«Buena Cara» cuenta una mañana cualquiera: levantarse media hora antes porque el cuerpo tarda, pelear diez minutos con un botón y salir a la calle a las nueve como si el cuerpo te perteneciera. No hay villano ni traición; hay una mujer que ha aprendido a administrar lo que enseña y lo que se calla, porque explicarlo cansa más que el dolor.
La canción lo lleva al terreno de la copla contemporánea, con guitarra española, cajón y palmas sordas sosteniendo un relato que va de la contención al quejío.
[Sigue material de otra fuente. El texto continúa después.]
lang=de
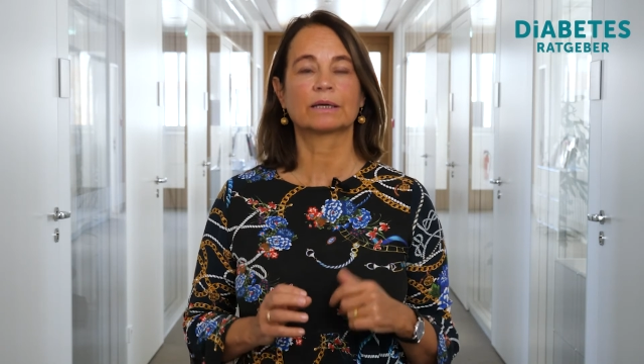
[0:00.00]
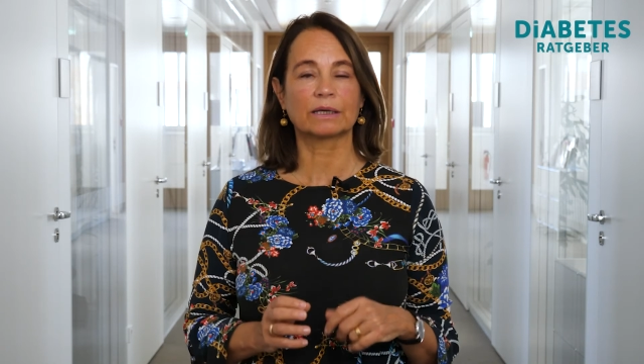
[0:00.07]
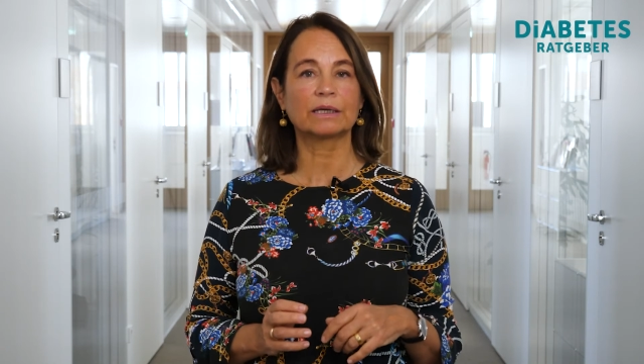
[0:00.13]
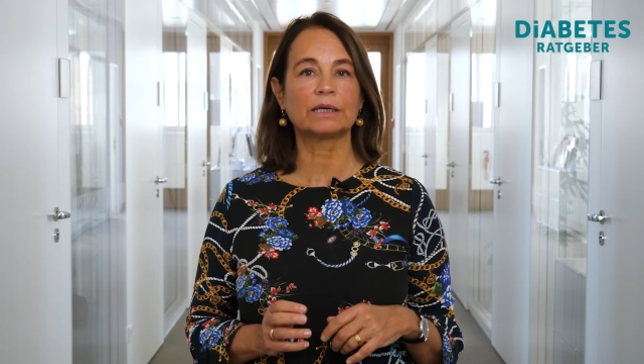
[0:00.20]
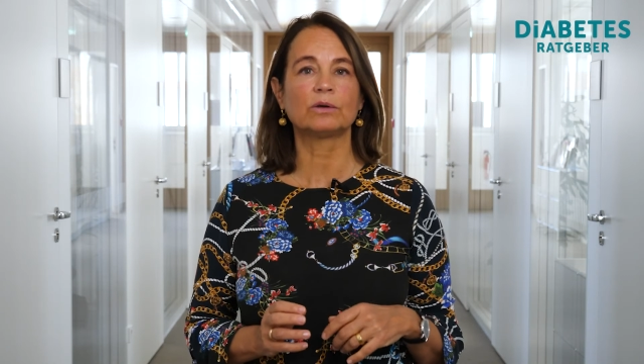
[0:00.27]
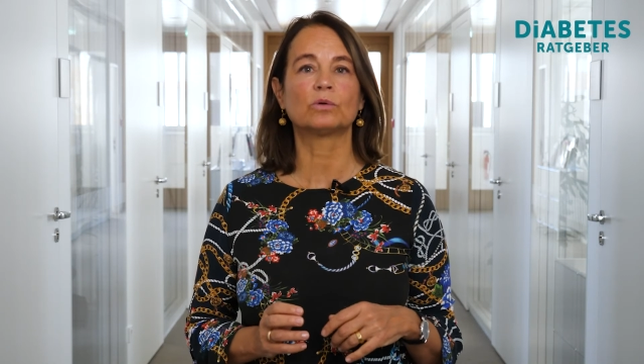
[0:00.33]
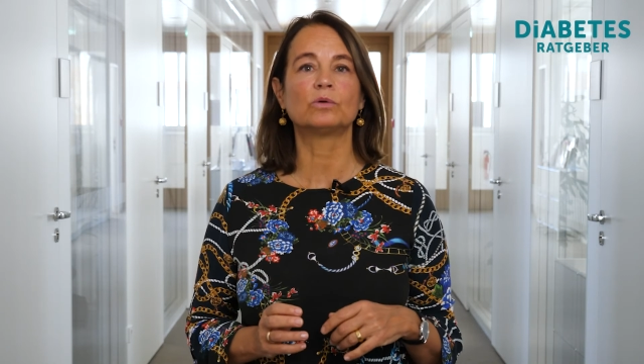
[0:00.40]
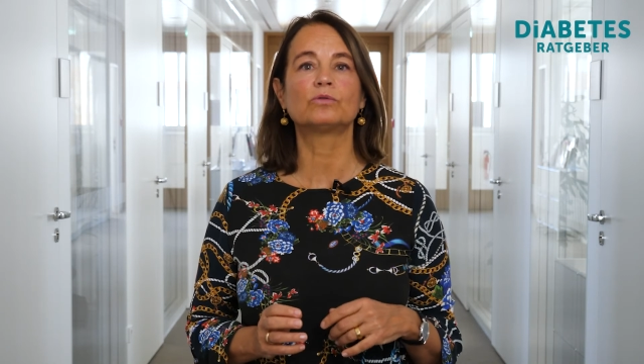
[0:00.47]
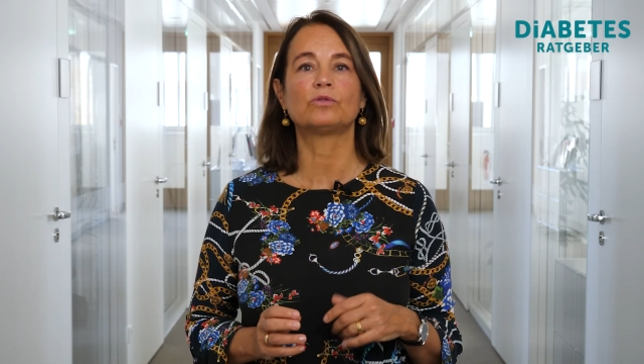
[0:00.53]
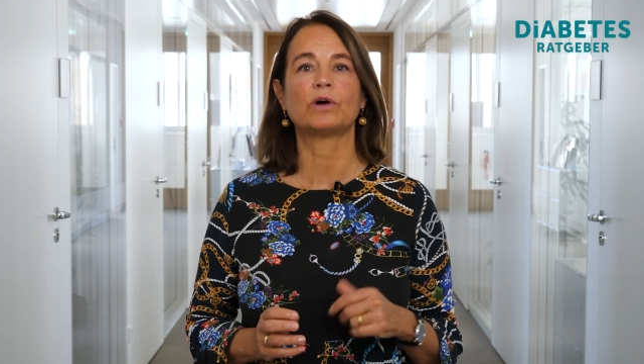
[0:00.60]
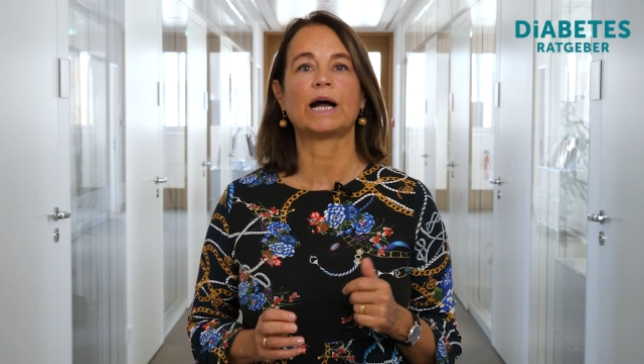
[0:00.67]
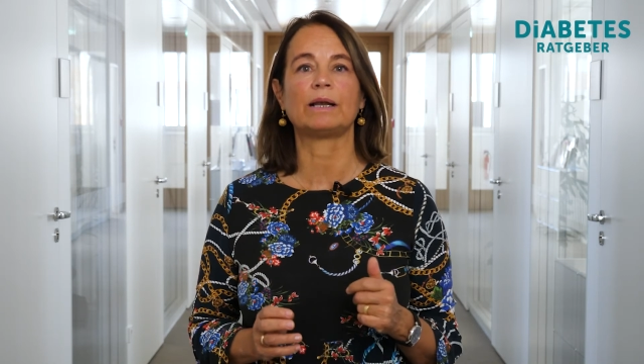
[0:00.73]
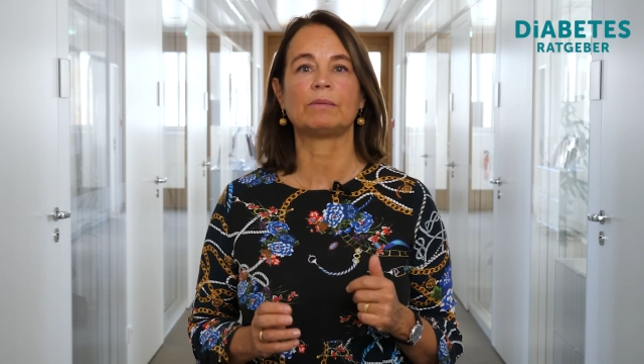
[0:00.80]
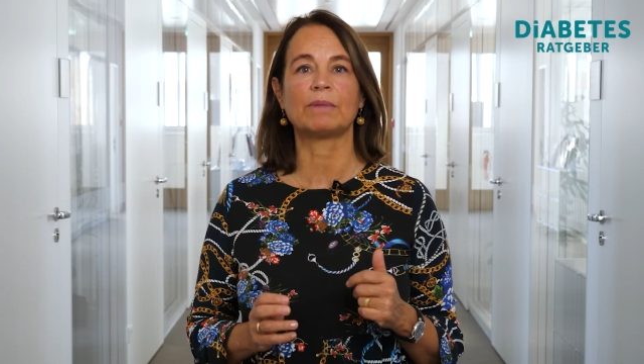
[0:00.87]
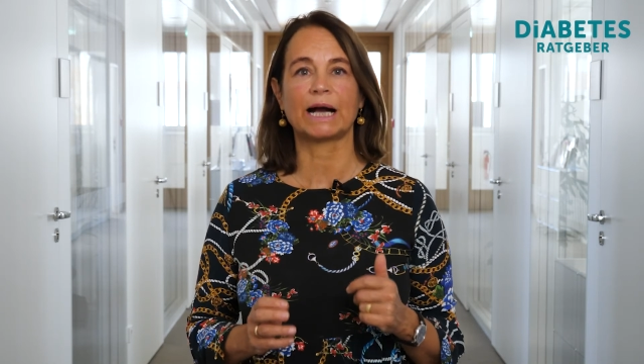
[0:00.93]
Regierung vor
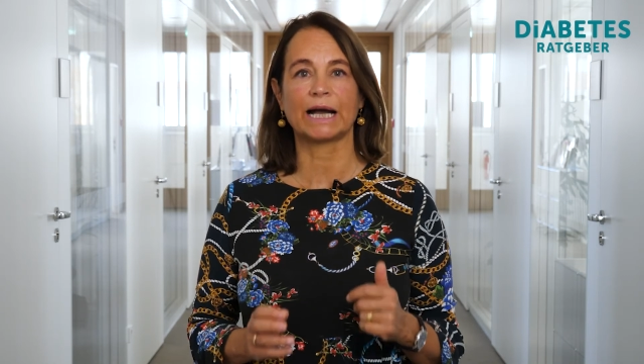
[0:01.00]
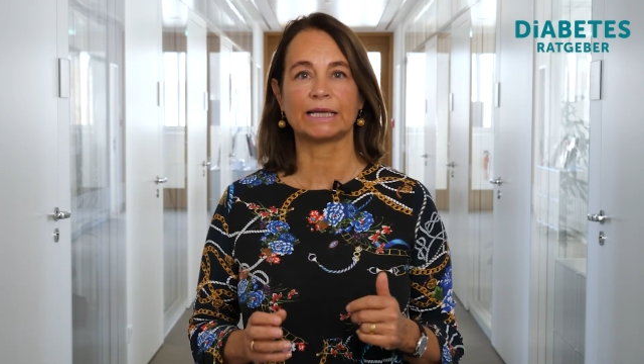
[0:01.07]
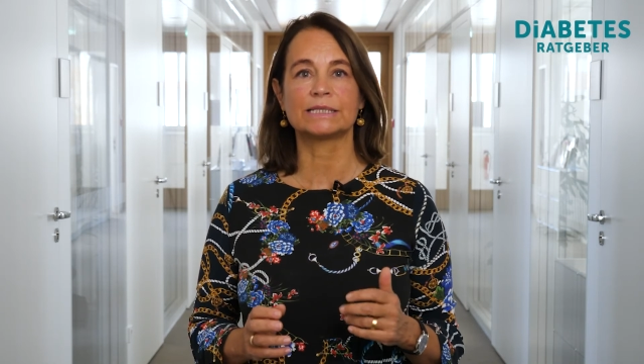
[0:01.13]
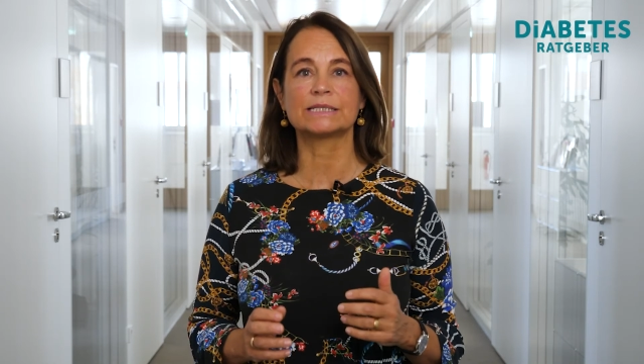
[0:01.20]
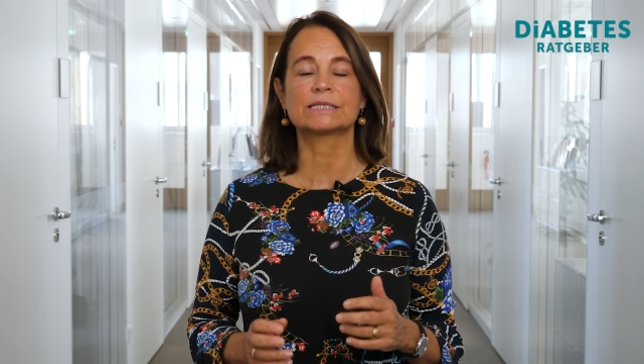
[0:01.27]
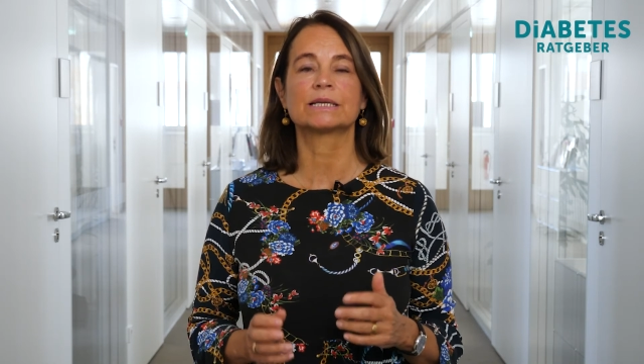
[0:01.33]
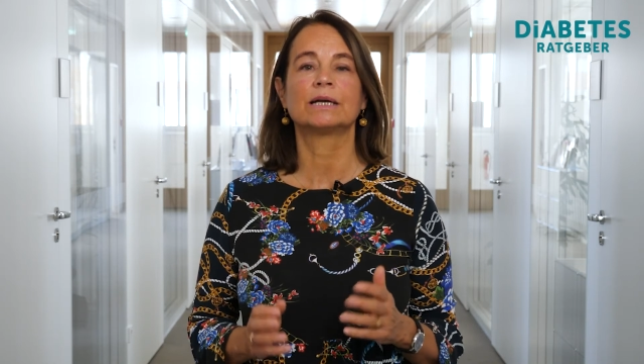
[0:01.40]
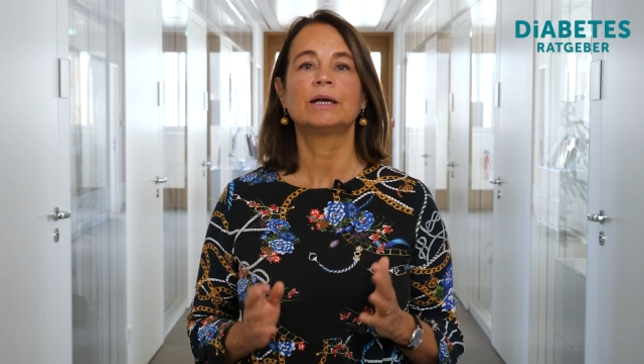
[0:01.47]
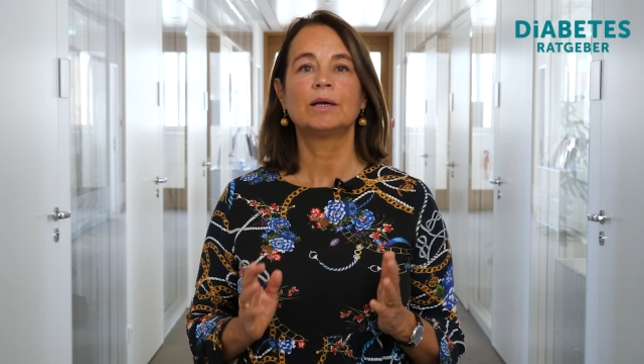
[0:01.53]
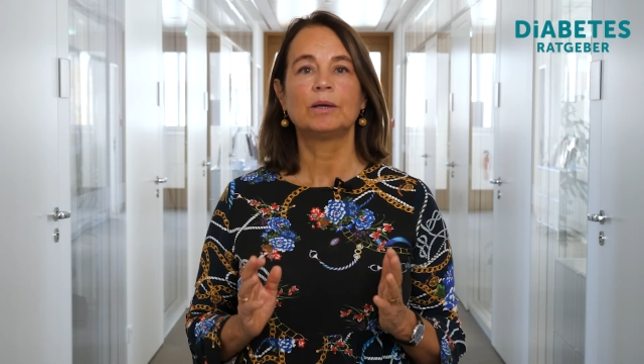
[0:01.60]
allem eines,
Su imagen central es doméstica y exacta: los peldaños bajados de uno en uno, la boda de la que se marcha la primera, el llanto dentro del coche con la llave puesta para no tener que dar explicaciones. Está dedicada a quienes conviven con fibromialgia y otras enfermedades invisibles, aunque la letra no nombra ninguna: sirve igual a cualquiera que sostenga un dolor que nadie ve.
El puente es el momento en que se sienta frente al espejo y no se pone nada. Y era ella. Debajo de todo eso era ella. La canción termina donde tenía que terminar: abriendo el bolso, cerrándolo y saliendo a la calle con la cara que tiene, con frío y con las manos temblando. Y no se ha caído el mundo.